アルコールが回り、会話は次第に途切れがちになった。僕らはたぶんどちらもゲイなんだろう、自然な成り行きでそのままベッドに横になり、いつの間にかNetflixをつけたまま眠り込んでしまった。
翌朝、目を覚ますと、彼の姿はどこにもなかった。枕元に置かれたウィスキーグラスの底に、
また会いましょう
とだけ書かれていた。
僕はそのグラスをじっと見つめながら、リムがいつ部屋を出たのかを思い出そうとした。しかし、どんなに思い出そうとしても、その記憶は夢の中に溶け込んでしまって思い出せないでいた。
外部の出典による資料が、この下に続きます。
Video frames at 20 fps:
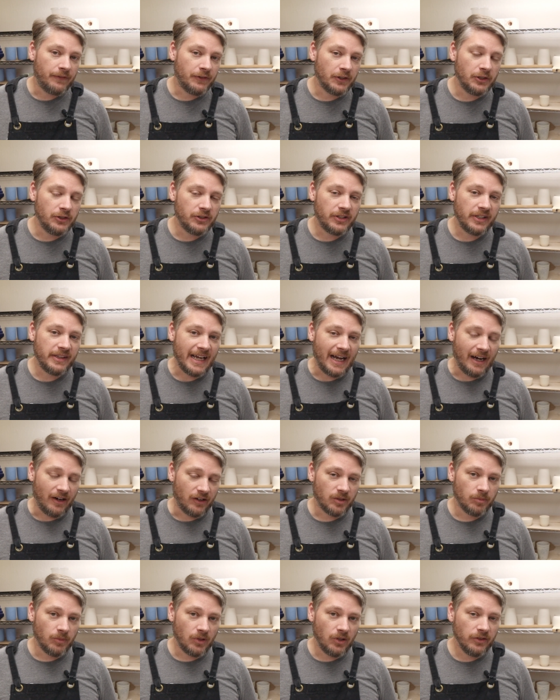If you're using the
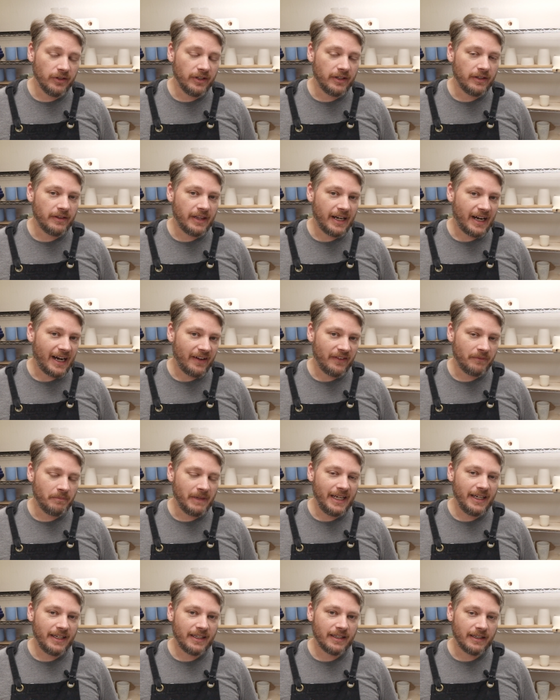outer mold that I
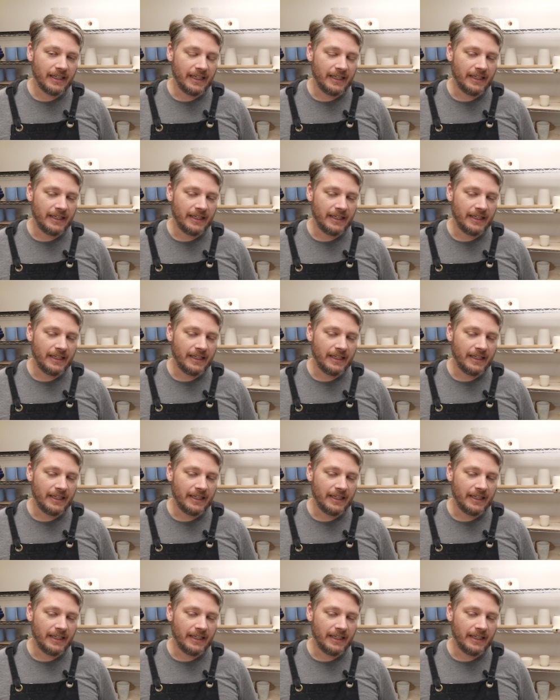make,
ウィスキーの残り香がまだ部屋に漂っている。僕は窓の外に目をやった。シンガポールの街は何事もなかったかのように静かに湿ったアジアの空気を漂わせていた。
彼とはまた会えるのだろうか?
僕は、リムが最後に話してくれた言葉を思い出した。
双子って、どちらかがいなくなると、もう片方もどこか欠けてしまうんだ。多分、僕はずっとそうだろうな
彼のその言葉は、また会いましょうという短いメッセージよりも、ずっと深く僕の胸に刻まれていた。